Duque’s ‘obsession’: Colombia’s public security

Ivan Duque (Image: Twitter)

Colombia’s President-elect Ivan Duque’s primary “obsession” will be public security, he told Spanish news agency EFE while visiting Madrid over the weekend.

Duque won the elections last month and will assume power on August 7, months after his predecessor Juan Manuel Santos presented the lowest homicide rate in recorded history after signing peace with FARC guerrillas in 2016.

Displacement dropped to levels unseen since 1995 under the outgoing president.

Nevertheless, Duque said that “we are receiving a country with many adversities, which has seen the increase of coca crops, an increase in violence against social leaders, and illegal mining.”

Colombia’s homicide rate

Displacement in Colombia

The president-elect and his hard-right Democratic Center party, however, have consistently opposed the peace process, ongoing negotiations with ELN guerrillas and a less repressive strategy to curb the cultivation of coca, which reached record levels in 2017, according to the United Nations.

The growing of illicit crops “has become the main element to finance organized crime, with the ‘Clan del Golfo,’ with the FARC dissidents,” said Duque, contradicting reports that gold has overtaken drugs as the illegal armed groups’ main cash cow.

Notwithstanding, street crime has increased significantly under Santos, who lacked “forcefulness” to combat organized crime, Duque told EFE.

“This recovery of security will be an obsession from the first day in government,” the president-elect told the news agency.

Extortion

Armed robbery

Despite the evident security benefits of the FARC’s demobilization of 14,000 people, Duque vowed to “correct things that are done wrong” in the fragile process.

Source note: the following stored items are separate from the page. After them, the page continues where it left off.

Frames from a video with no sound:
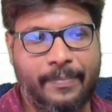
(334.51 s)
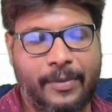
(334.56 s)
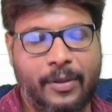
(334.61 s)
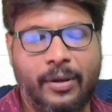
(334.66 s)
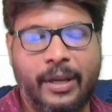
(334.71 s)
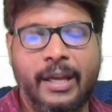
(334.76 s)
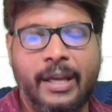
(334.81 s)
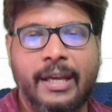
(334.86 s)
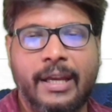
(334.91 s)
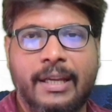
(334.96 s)

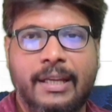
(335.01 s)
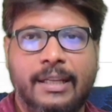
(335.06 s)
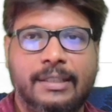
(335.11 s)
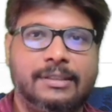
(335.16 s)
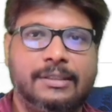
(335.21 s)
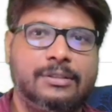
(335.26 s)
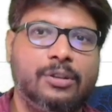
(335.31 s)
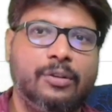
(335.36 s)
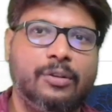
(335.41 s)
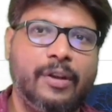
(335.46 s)
Okay,
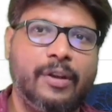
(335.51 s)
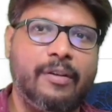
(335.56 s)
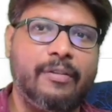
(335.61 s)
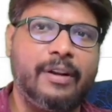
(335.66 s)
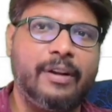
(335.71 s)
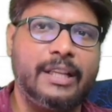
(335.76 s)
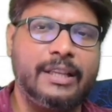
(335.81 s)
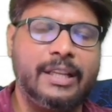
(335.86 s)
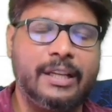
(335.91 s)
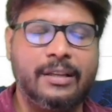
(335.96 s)
so if you have
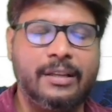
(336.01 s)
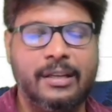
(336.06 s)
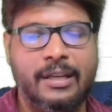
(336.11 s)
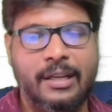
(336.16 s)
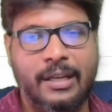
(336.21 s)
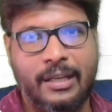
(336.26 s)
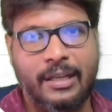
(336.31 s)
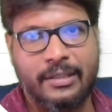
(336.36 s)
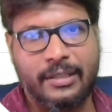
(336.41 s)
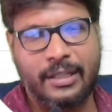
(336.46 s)
anything,
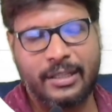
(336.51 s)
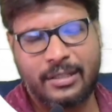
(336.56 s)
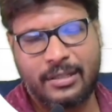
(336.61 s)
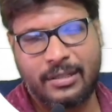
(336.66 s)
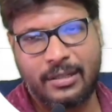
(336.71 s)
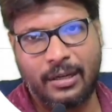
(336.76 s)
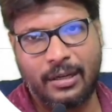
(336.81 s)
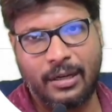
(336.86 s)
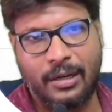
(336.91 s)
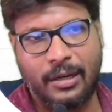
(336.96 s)

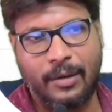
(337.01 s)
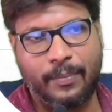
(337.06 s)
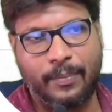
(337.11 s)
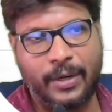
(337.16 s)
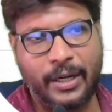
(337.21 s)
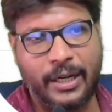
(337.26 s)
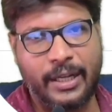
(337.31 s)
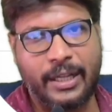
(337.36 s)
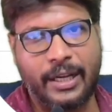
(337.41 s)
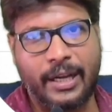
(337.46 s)
just
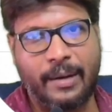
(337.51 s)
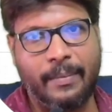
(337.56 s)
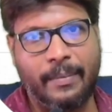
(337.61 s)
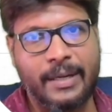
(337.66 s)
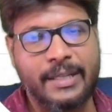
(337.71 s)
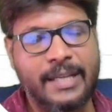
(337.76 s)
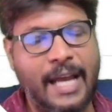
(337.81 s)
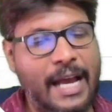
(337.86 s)
put it in the comments.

The 41-year-old conservative was elected on the promise that he unilaterally would make significant changes to the peace deal including the introduction of punishment for drug-related crimes and the effective removal of FARC leaders convicted of war crimes from Congress.

Duque vowed that through his policies he will improve the country’s “mediocre” growth and the “social programs that have lost effect because of the lack of proper management.”